Whoever you are, no matter how lonely,

the world offers itself to your imagination,

calls to you like the wild geese, harsh and exciting -

over and over announcing your place

in the family of things.”

This gentle reminder that even in the midst of despair the world goes on –that even as my heart was breaking, the cycles of nature continued all around and within me - gave me peace. Great art has the power to make us feel as though it’s speaking directly to us. Mary Oliver’s work spoke often through images of the natural world in which she found so much solace and wisdom.

It wasn’t the last time those words would come back to comfort me. Twenty years later, my dear friend Dr. Bob asked me to read Wild Geese to him as he was facing death. Saying the words of it aloud felt like saying a prayer, bringing the peace of that work to both him and me.

Then, there is the poem that has challenged me since the first time I read it: When Death Comes. In it, she says,

“When it's over, I want to say all my life

I was a bride married to amazement.

I was the bridegroom, taking the world into my arms.

 

When it's over, I don't want to wonder

if I have made of my life something particular, and real.

 

I don't want to find myself sighing and frightened,

or full of argument.

I don't want to end up simply having visited this world.”

Has anyone ever voiced the passionate love of life more tenderly, or the fear of thoughtlessly wasting it, of being caught fretting at its end without having lived it to the fullest? The longer I live, the more acute and meaningful the poem becomes to me. Like Mary Oliver, I don’t want to have been simply a visitor here on earth.

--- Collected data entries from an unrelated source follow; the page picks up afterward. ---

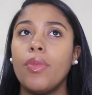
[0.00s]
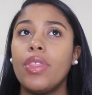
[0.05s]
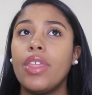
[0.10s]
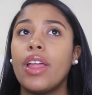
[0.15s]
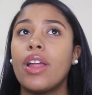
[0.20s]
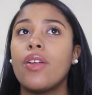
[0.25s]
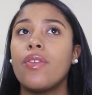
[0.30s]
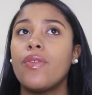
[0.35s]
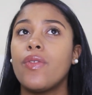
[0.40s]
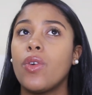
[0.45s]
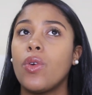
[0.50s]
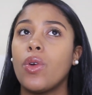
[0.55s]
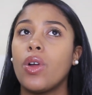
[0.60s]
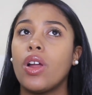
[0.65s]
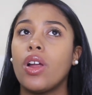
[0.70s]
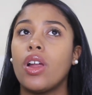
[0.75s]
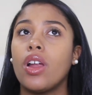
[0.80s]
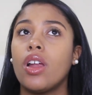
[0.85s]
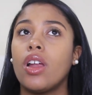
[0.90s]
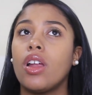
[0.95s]

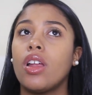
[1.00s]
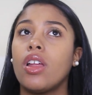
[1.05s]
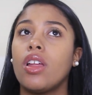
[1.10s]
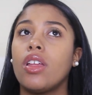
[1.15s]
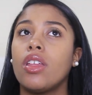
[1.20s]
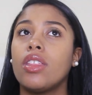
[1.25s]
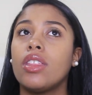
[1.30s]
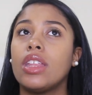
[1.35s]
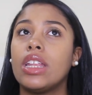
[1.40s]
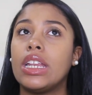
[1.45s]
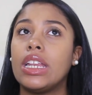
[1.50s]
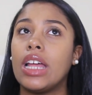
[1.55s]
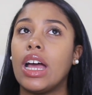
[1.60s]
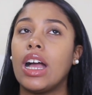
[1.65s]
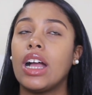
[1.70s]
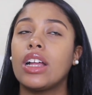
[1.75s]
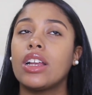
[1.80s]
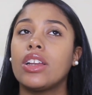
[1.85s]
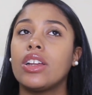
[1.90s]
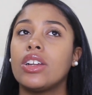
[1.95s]
Therefore, the
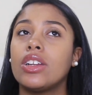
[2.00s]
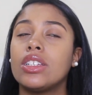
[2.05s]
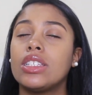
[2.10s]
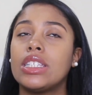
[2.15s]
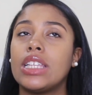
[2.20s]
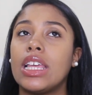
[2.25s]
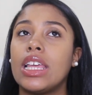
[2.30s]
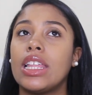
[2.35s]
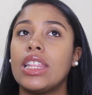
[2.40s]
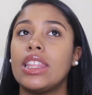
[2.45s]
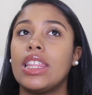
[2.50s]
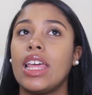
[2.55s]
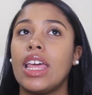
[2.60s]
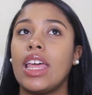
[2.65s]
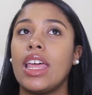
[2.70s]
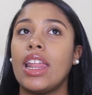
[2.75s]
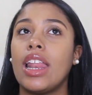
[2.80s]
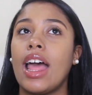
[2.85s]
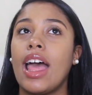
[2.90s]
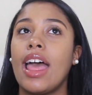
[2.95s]
doctor said
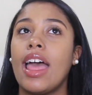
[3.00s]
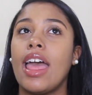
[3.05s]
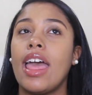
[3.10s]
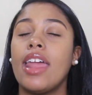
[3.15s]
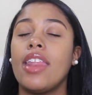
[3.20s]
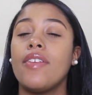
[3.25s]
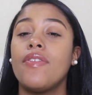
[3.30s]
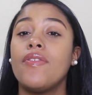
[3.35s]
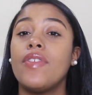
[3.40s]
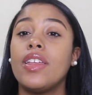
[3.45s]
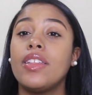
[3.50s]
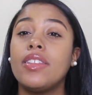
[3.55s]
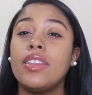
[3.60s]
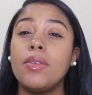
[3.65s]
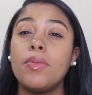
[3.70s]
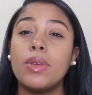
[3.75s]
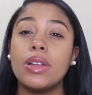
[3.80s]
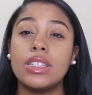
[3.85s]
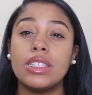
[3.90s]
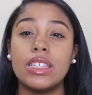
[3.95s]
that I had a
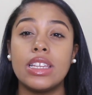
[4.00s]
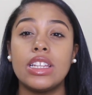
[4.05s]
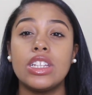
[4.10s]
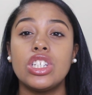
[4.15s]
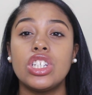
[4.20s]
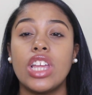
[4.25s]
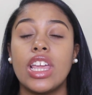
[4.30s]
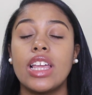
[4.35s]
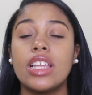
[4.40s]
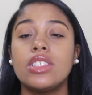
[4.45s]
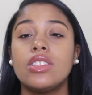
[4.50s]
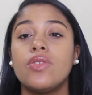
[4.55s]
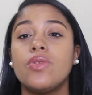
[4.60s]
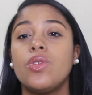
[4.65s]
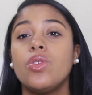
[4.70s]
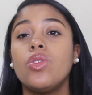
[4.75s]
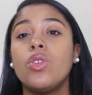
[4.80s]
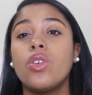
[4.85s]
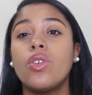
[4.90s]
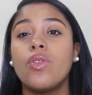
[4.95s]
50% chance
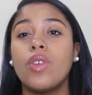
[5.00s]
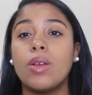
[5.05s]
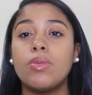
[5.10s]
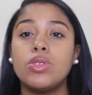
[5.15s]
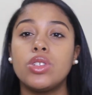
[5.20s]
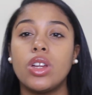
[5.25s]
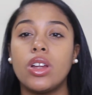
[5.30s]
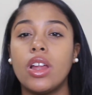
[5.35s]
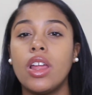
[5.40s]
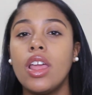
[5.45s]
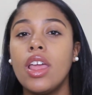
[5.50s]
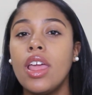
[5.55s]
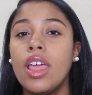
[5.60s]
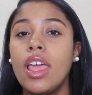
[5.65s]
of uterine rupture.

Though she is gone, her work reminds us to look with wide open and grateful eyes at the endless cycle of miracles the natural world gifts us with – as small as a hummingbird’s egg, as simple as a small stone shaped smooth by water, as comforting as a giant oak tree – and to live boldly in the moment we’re given, knowing that like those wild geese, we too have a place here in the family of things.